Tarih boyunca gayr-ı Müslümlerin Müslümanlar ile barış içinde yaşadıkları bir şehirde böyle bir sempozyumun gerçekleşmiş olması, kader-i İlahi’nin de büyük bir mesajını içermektedir. Burada organizasyon komitesinin iradesi ile birlikte, bir sevk-i İlahinin bütün tecellilerinin yaşandığını bütün kalbimle inanıyorum.

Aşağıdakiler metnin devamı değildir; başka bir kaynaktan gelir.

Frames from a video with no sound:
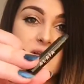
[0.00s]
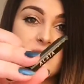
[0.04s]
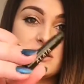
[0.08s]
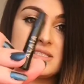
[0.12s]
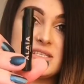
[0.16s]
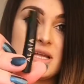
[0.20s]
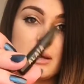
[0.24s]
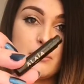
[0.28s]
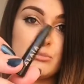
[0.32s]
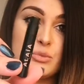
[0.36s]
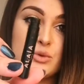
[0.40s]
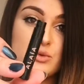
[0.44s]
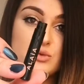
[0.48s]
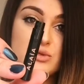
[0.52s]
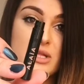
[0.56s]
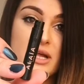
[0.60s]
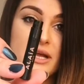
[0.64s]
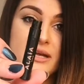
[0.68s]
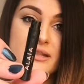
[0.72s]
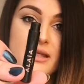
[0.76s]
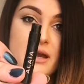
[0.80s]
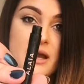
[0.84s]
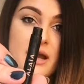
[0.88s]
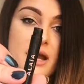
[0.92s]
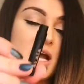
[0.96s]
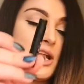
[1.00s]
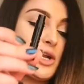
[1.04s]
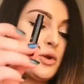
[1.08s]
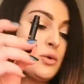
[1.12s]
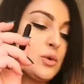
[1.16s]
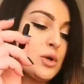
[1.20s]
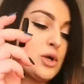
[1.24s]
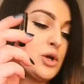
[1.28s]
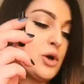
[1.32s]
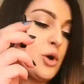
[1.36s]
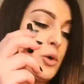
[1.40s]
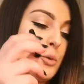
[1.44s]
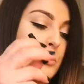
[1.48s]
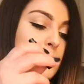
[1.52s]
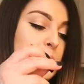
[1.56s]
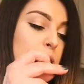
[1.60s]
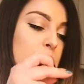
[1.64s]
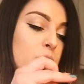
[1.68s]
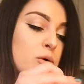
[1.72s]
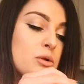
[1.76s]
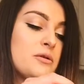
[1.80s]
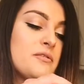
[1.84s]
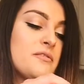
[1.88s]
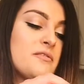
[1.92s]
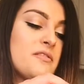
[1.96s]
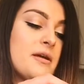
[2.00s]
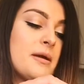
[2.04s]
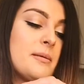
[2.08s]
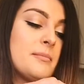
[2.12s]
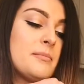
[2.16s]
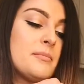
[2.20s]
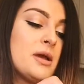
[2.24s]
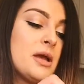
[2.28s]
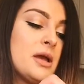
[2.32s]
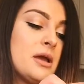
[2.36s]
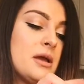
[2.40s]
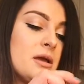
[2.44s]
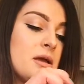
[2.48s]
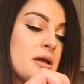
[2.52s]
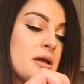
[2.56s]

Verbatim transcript: samples like that. I don't want to open all of them.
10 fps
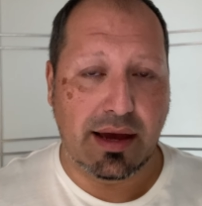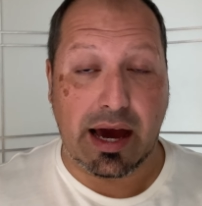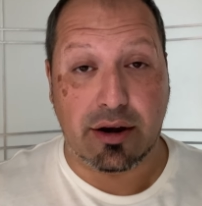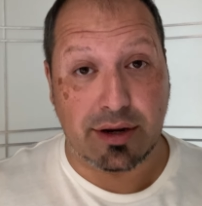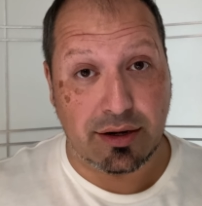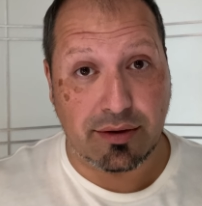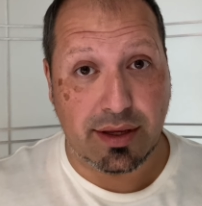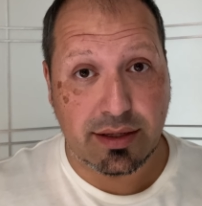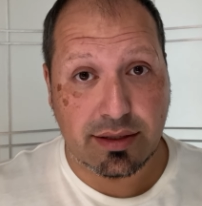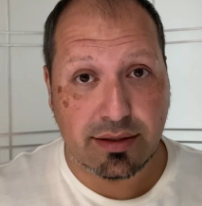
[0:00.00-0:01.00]
How do I know
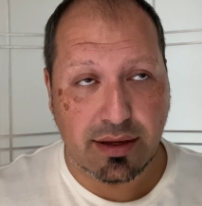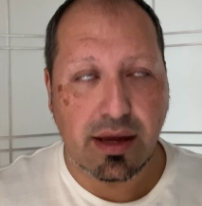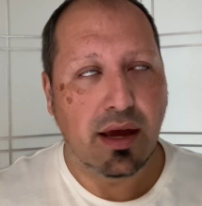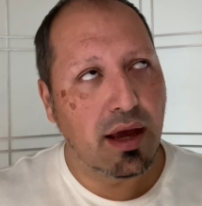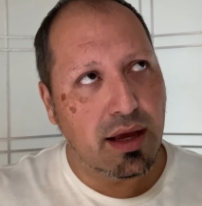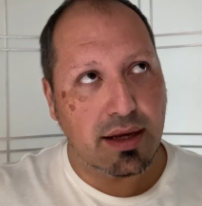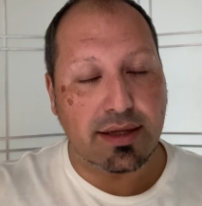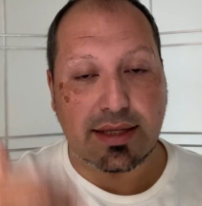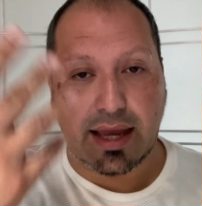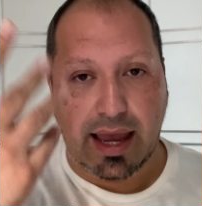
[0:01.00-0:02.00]
this?
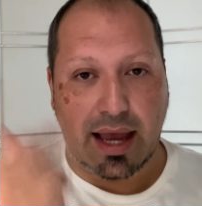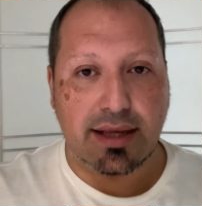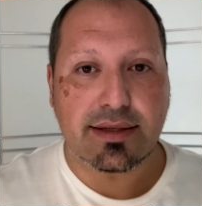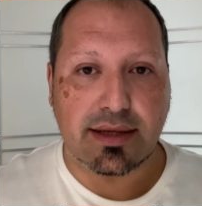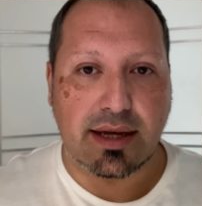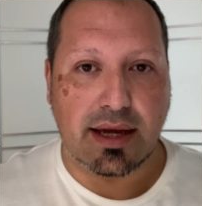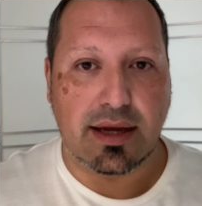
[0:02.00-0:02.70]
Because I ask.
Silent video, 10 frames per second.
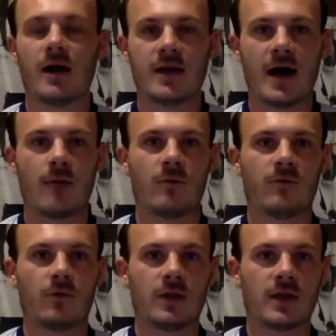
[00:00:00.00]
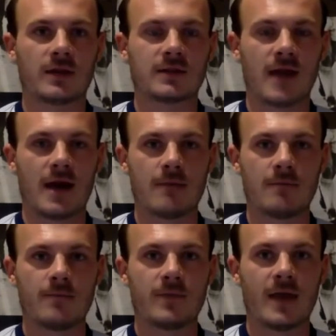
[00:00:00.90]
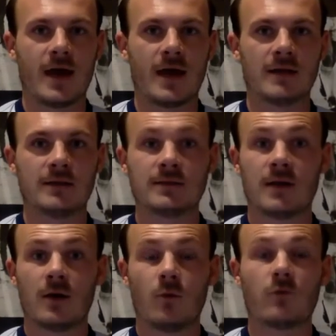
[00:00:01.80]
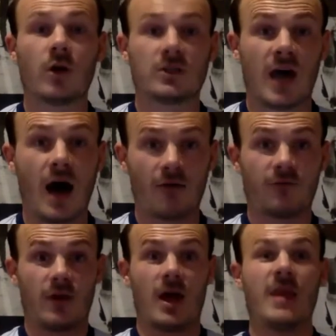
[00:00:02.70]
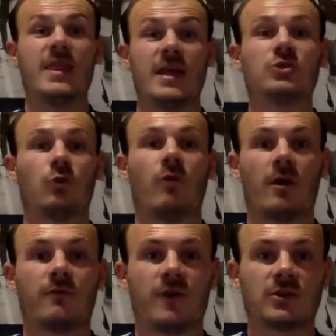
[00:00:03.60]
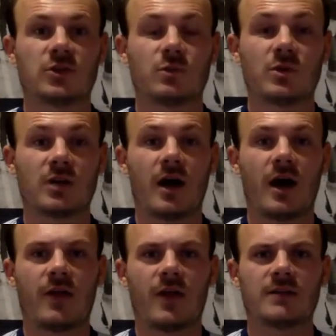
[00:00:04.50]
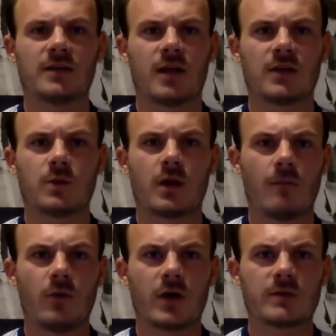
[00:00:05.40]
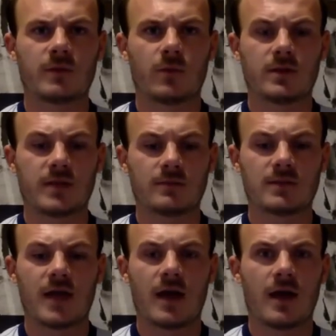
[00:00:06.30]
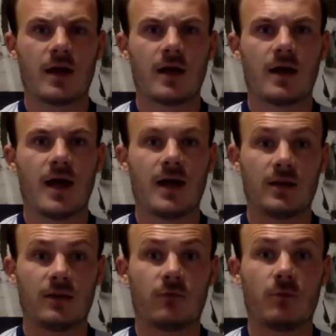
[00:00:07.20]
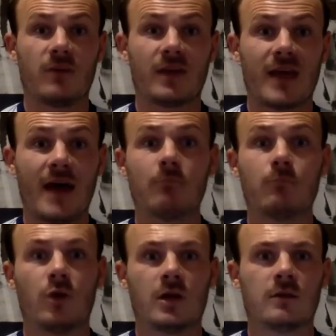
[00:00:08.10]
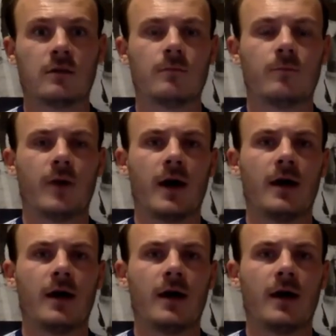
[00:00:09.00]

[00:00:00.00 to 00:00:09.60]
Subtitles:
out before the next game. And we've got a tough initial run of fixtures, which I think I said last week, I'm not expecting West Ham to get anything from it. They can, brilliant, but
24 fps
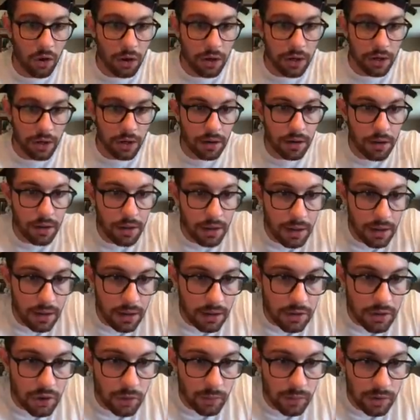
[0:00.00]
here,
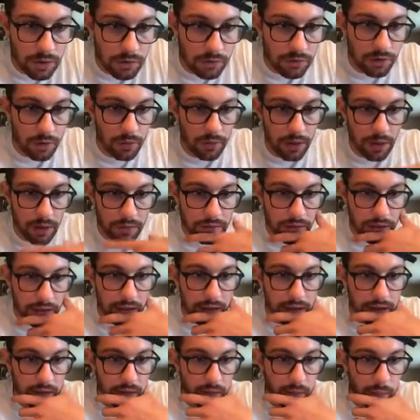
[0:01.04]
assuming there's no one else I
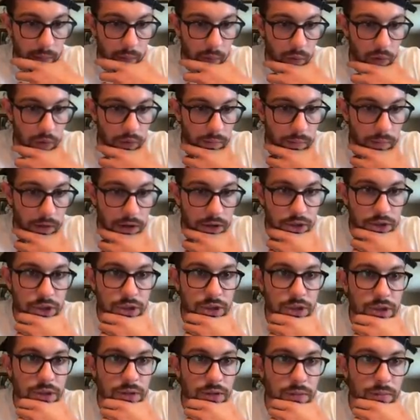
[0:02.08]
like on the board
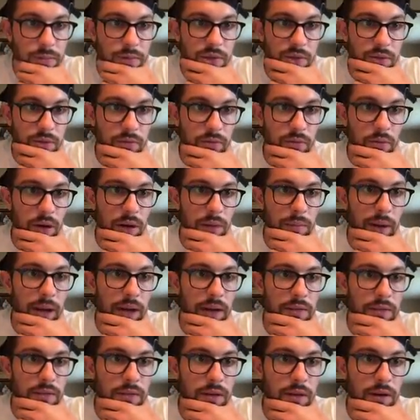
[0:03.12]
much. Let me see what running
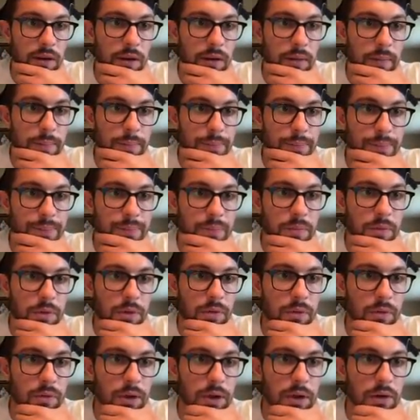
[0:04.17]
backs are there
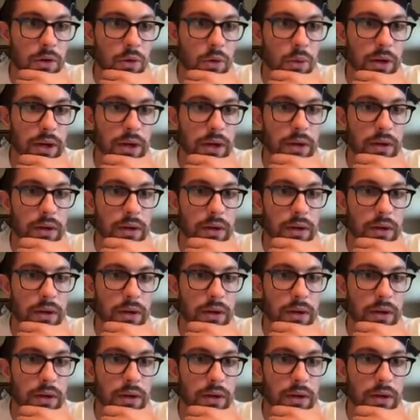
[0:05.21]
right quick.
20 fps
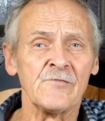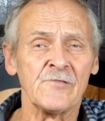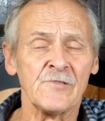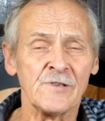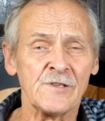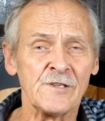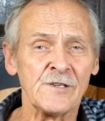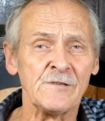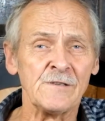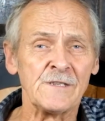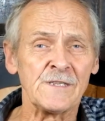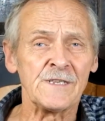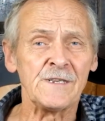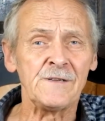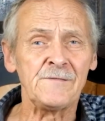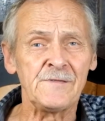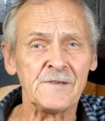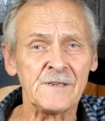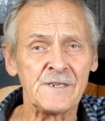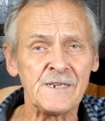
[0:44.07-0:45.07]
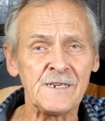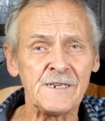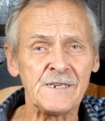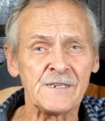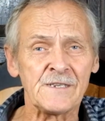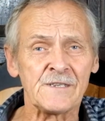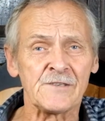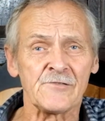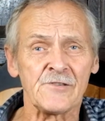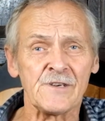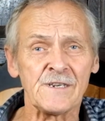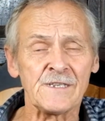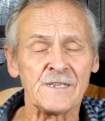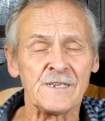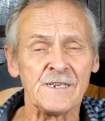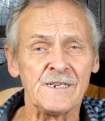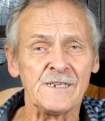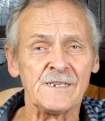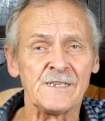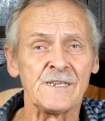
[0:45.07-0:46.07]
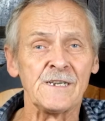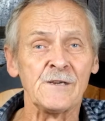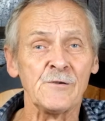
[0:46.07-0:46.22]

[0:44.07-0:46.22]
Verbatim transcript: reduce the fatigue stresses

6-7-8 Nisan günlerinde Mardin Artuklu Üniversitesinde, bu milletin makûs talihinin değişmeye ve nurlanmaya başladığını, büyük bir kalabalık ile birlikte müşahede ettik. Evet, artık İslam’ın fecr-i sadığının önünde duran bir büyük engelin bertaraf olmaya başladığını gönül rahatlığı içinde söyleyebiliriz.
Üstad Said Nursi, bundan tam yüz on sekiz yıl önce Mardin’e geldi. Bu sıralarda on altı yaşında bulunuyordu ve şöhreti kendisinden önce Mardin’e ulaşmıştı. Bu kadim şehirde bulunan önemli medreselere uğradı. Tekkeleri ziyaret etti. Buralarda uygulanan tedris sistemini inceledi.
Burada bulunan değerli bir Zat’tan ‘’siyasette muktesitlik’’ mesleğini öğrendi. Namık Kemal’in önemli bir eseri olan ve sürgünde yazılan ‘’Rüya’’yı burada okudu, bu küçük hacimli, fakat çok önemli eserden önemli oranda etkilendi.
Hz. Eyyub el-Ensari’nin torunu olan Şeyh Eyyub Ensari’nin konağında misafir olarak kaldı. ‘’Siyasi faaliyetlerde bulunuyor’’ diye Mardin Valisi’nin emri üzerine kelepçelenerek askerlerin nezaretinde Bitlis’e gönderildi.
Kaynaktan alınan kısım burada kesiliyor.